Members of the Clinton Global Initiative Community Share Seven Ways We Can Respond to the Refugee Crisis Around the World
Today, 1 in every 78 people on earth have been forced to leave their homes due to political persecution, conflict, violence, and climate change. Over 100 million people have been displaced — the highest number on record.1 For many others, natural disasters and a lack of housing and public services threaten their ability to stay rooted in their communities.
These trends prompt an important question: what does it mean to be at “home”? This September, leaders came together through the Clinton Global Initiative to drive action on the world’s most pressing challenges — including the refugee crisis around the world, as well as climate change, inclusive economic growth, and health equity.
Keep reading for seven insights these leaders shared about how we can respond to the global refugee crisis and foster community and belonging in an increasingly unstable world.
It Takes a Village
Polina Frishko and her family were forced to flee Ukraine when war began earlier this year. She shared how she supports others who resettle in her new South Carolina neighborhood. Learn more about her work through Carolinas for Ukraine.
“It takes a village to integrate newcomers into [a] new life. So, all together, we’re showing people through small but meaningful acts that they are welcome here, that they can put down new roots in America, that all is not lost.”
Cultivate Community and Sow Seeds of Opportunity
Muhidin Libah reflected on how he adapted to life in New England as a former refugee from Somalia. Learn more about the Somali Bantu Community Association, where he serves as executive director.
“When I arrived in Maine, other former refugees reached out to me and offered me warm clothes, new connections, and job opportunities. I realized that, even though Maine in so many ways could not be more different from my first home, Somalia, it wasn’t that different at all. The people are loving and prayerful, and best of all for me, the land was so rich and ready to be farmed. You see, the Somali Bantu people are farmers. In our own country, the soil tends to be dry and undernourished but in Maine, the soil was different, easy to plant in, [and] full of possibilities. So, I started planting seeds.”
Expand Access to Education
David Miliband, president and CEO of the International Rescue Committee, spoke about the need to increase educational resources for young refugees:
“Half of the hundred million displaced, they’re under the age of 18. But how much of the humanitarian budget goes on education? Less than 3%… Education is not a luxury in humanitarian settings — it’s an absolute essential.”
Take Advantage of Technology
Activist Malala Yousafzai discussed the importance of technology as a tool for young people who may not have access to traditional means of education:
“We’re so grateful that we live in this digital world. We have technology, we have the resources, and if we come together, we can come up with solutions on a bigger scale on which we can make education accessible across Afghanistan and then in other parts of the world as well…”

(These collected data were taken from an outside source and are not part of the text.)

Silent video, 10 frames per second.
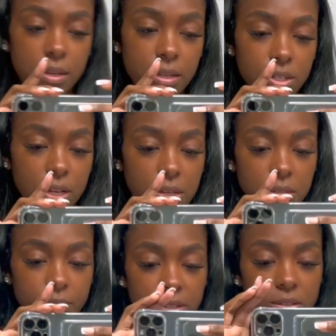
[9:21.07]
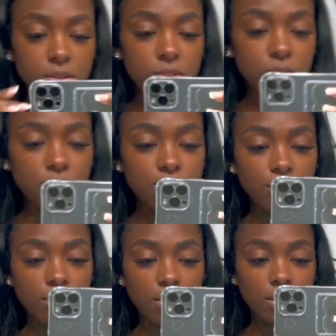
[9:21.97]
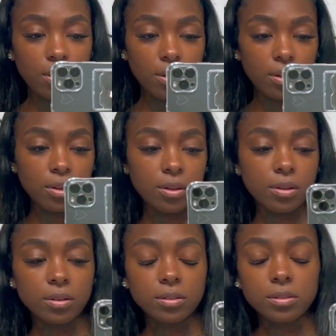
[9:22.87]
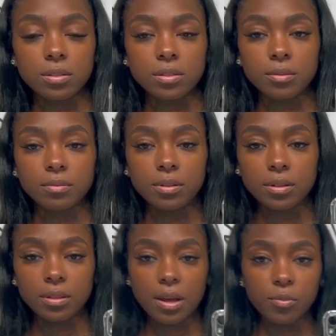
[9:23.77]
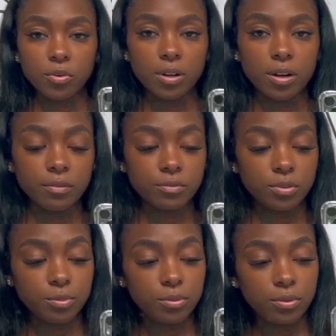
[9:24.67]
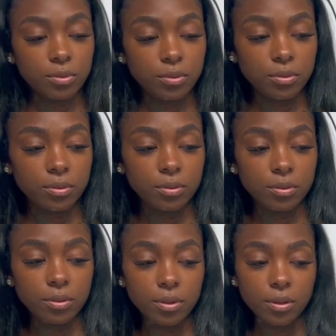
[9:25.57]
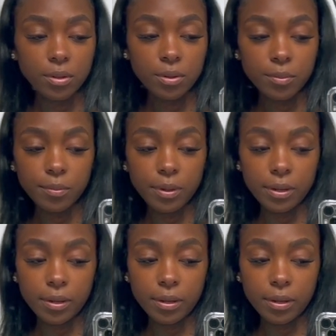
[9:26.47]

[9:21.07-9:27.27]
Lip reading: I changed my surgical bra to something a lot more comfortable, but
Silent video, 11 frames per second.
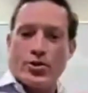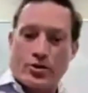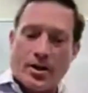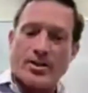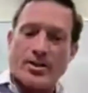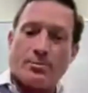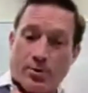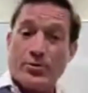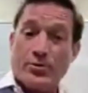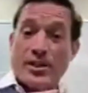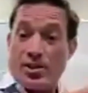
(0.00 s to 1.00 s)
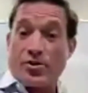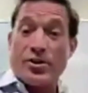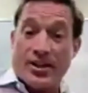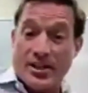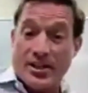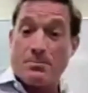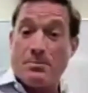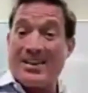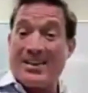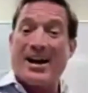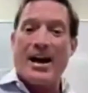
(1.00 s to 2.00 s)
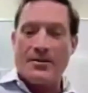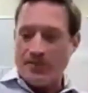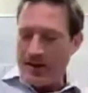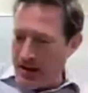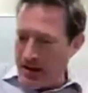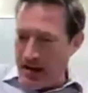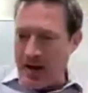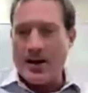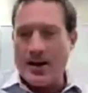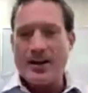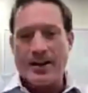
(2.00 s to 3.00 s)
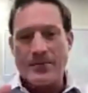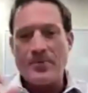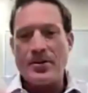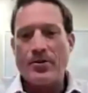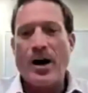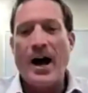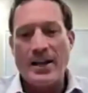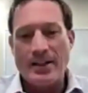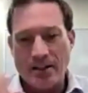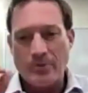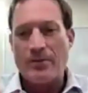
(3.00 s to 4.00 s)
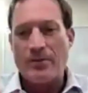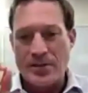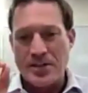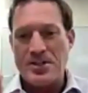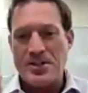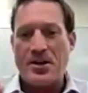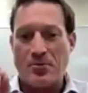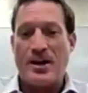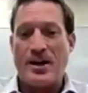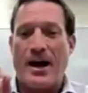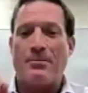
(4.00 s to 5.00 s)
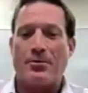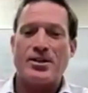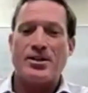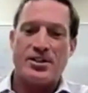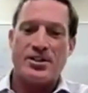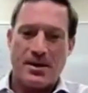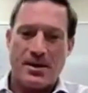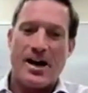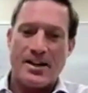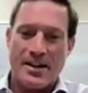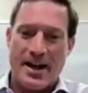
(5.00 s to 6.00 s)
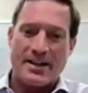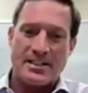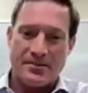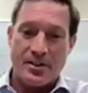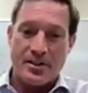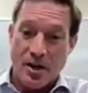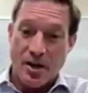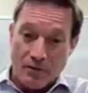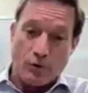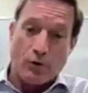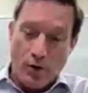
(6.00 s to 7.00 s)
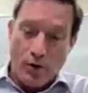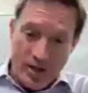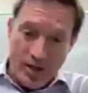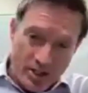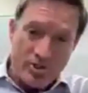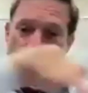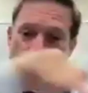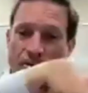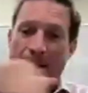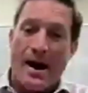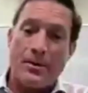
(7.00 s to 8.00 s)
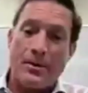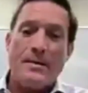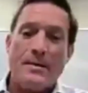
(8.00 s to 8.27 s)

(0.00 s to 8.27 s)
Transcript: customer through this journey at this path. I've got high efficiency rate operations behind the activities for this journey map.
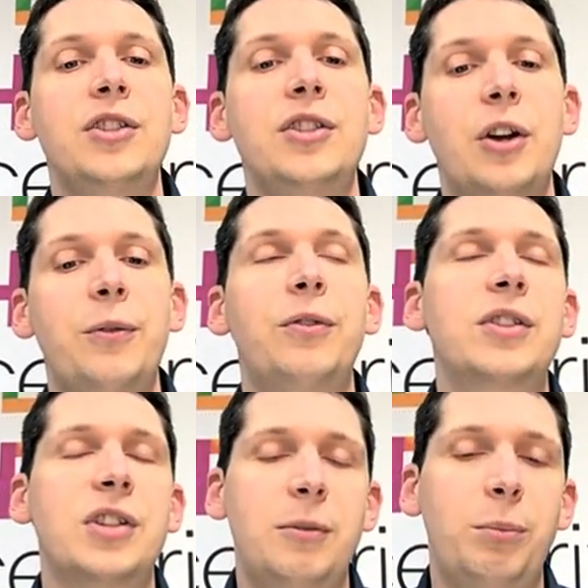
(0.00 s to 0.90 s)
So for
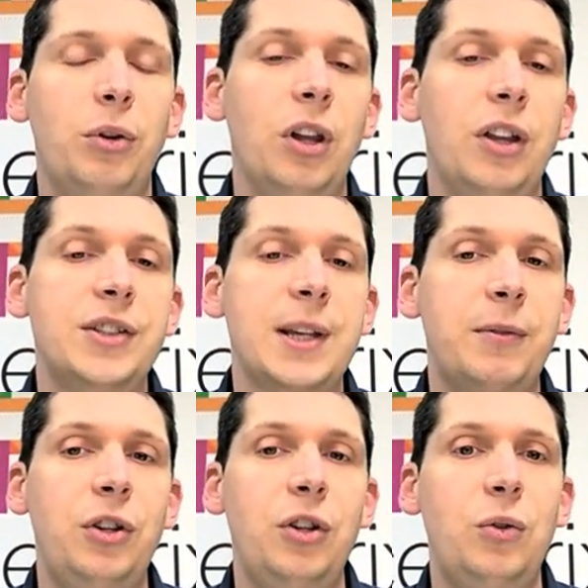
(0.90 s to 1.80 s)
example, some
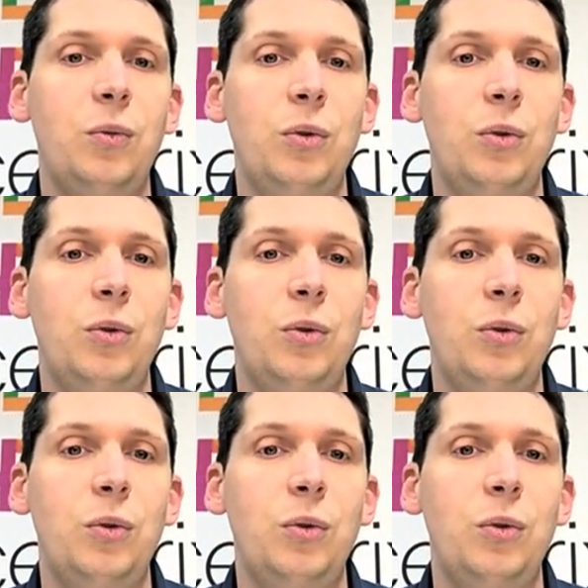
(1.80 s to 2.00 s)
of you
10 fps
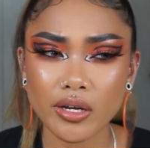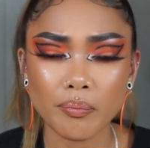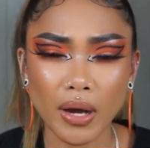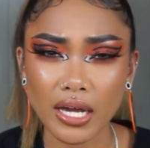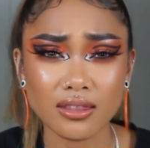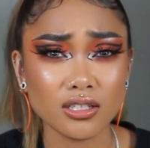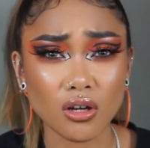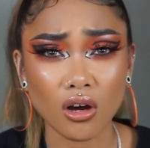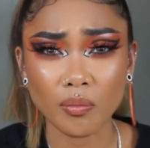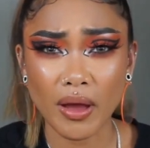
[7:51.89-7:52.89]
to bite the
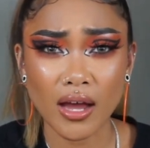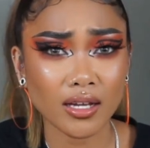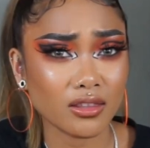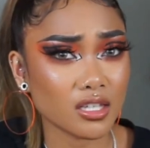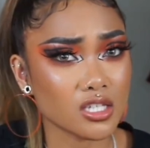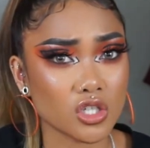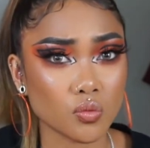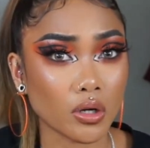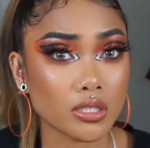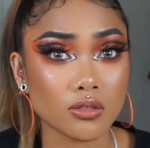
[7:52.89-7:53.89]
dog back. I think he just
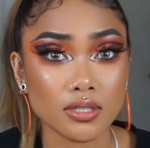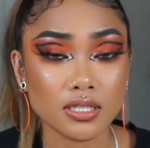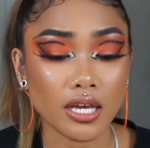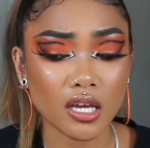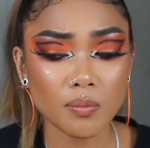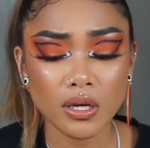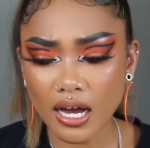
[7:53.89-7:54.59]
wanted to escape.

Prepare to Respond Faster and Sooner
Her Majesty Queen Rania Al Abdullah of Jordan urged leaders to look to the future and prepare for even greater rates of displacement that will result from climate change:
“Mass migration and forced displacement is going to be an annual norm. We need to be prepared for the next time this crisis happens, because it will. We need to be able to respond faster and sooner. That means [we’re] looking at refugees through the windshield, not through the rearview mirror… According to the World Bank, by the year 2050, upwards of 200 million people will be displaced, just from climate change.”
We Must Act and Every Minute is Critical
Hamdi Ulukaya, CEO and founder of Chobani and founder of Tent Partnership for Refugees, shared how he believes the current moment provides an opportunity to reshape society for the better:
“We have a moment of opportunity where we have awareness of the general public, we have activists, young people are getting involved and we have just passed one of the most historic dramatic events… This is the perfect moment to reshape society for our children, so every minute is extremely important. Every effort is extremely important.”
Global Leadership Matters
U.N. High Commissioner for Refugees Filippo Grandi emphasized the critical role that governments and political leaders play in shaping public opinion:
“When refugees are received in an organized manner, with a good plan, when politicians instead of telling public opinion, ‘They’re coming here to steal your jobs, to threaten your values and your security,’ when they [politicians] tell people, ‘It’s important that we are generous with refugees,’ it works. Public opinion does not turn against refugees.”